- [Work to complete]:
Line by line, print the records exactly as they are, dropping the pictures.

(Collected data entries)
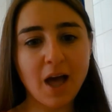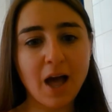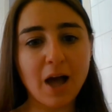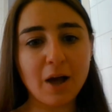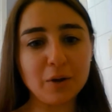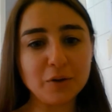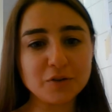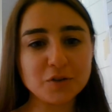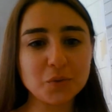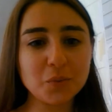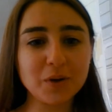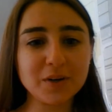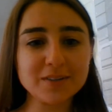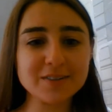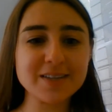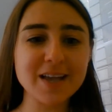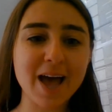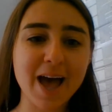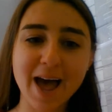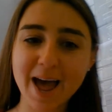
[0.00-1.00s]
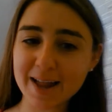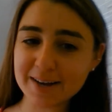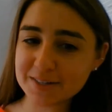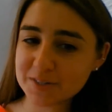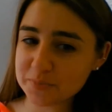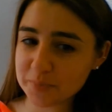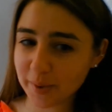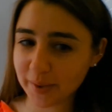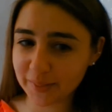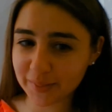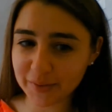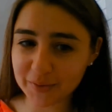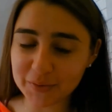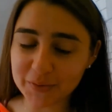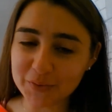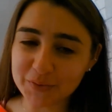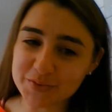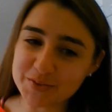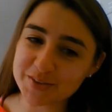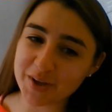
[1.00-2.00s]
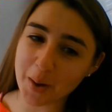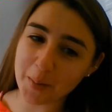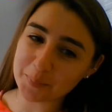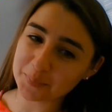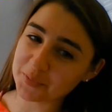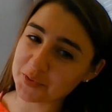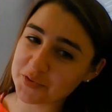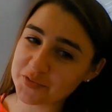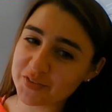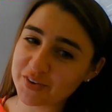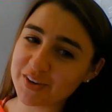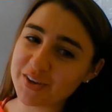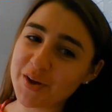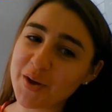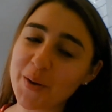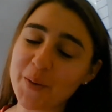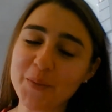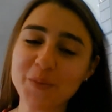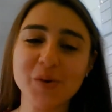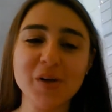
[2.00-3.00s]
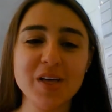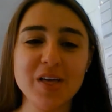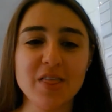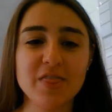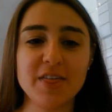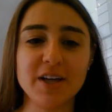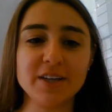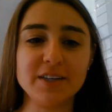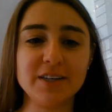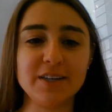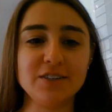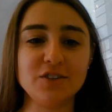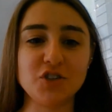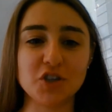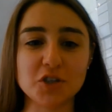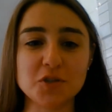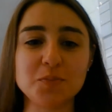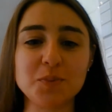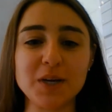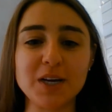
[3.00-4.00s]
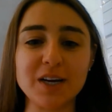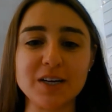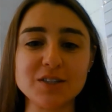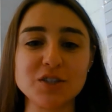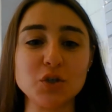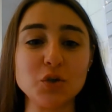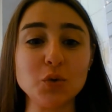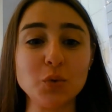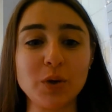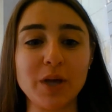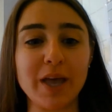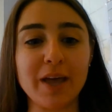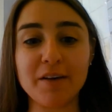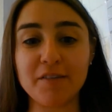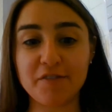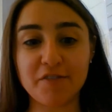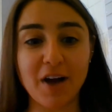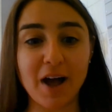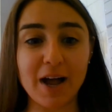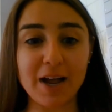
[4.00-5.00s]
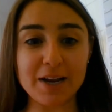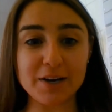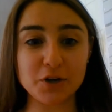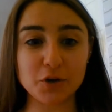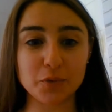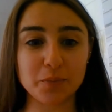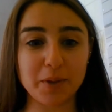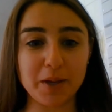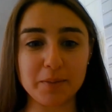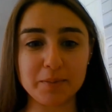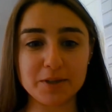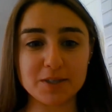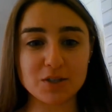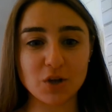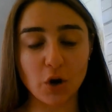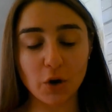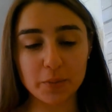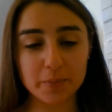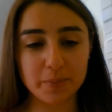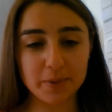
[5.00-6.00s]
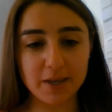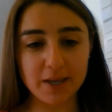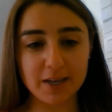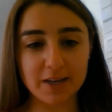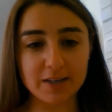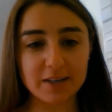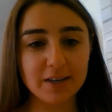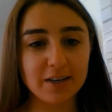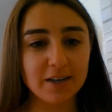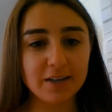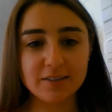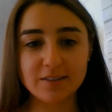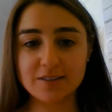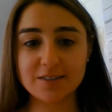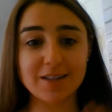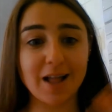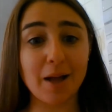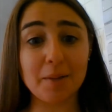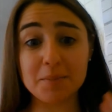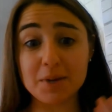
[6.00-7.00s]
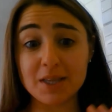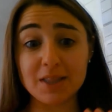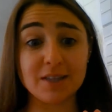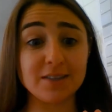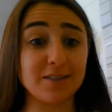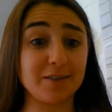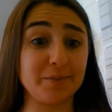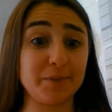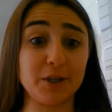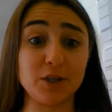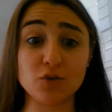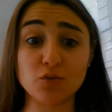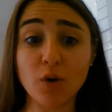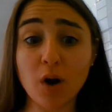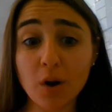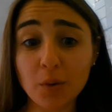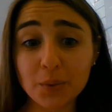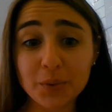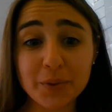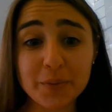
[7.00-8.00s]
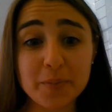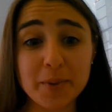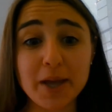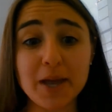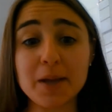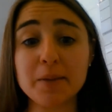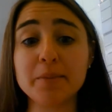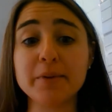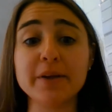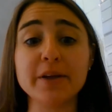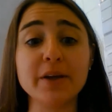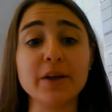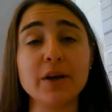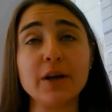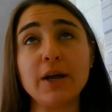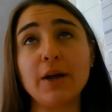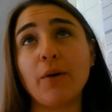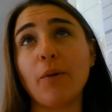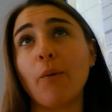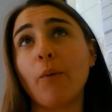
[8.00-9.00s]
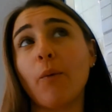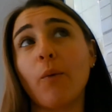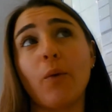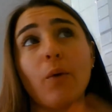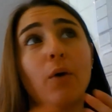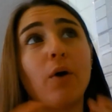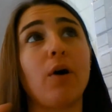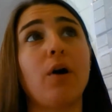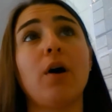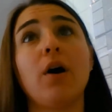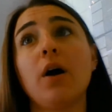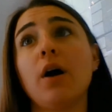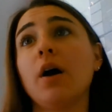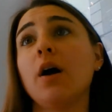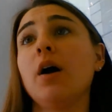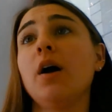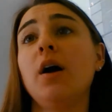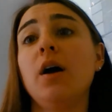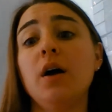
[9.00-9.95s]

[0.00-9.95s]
I also wanted to add to my little Doppler video that just because you can't find your baby's heartbeat does not mean that something's wrong with the baby or,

- [The answer]:
[0.00-1.00s]
[1.00-2.00s]
[2.00-3.00s]
[3.00-4.00s]
[4.00-5.00s]
[5.00-6.00s]
[6.00-7.00s]
[7.00-8.00s]
[8.00-9.00s]
[9.00-9.95s]

[0.00-9.95s]
I also wanted to add to my little Doppler video that just because you can't find your baby's heartbeat does not mean that something's wrong with the baby or,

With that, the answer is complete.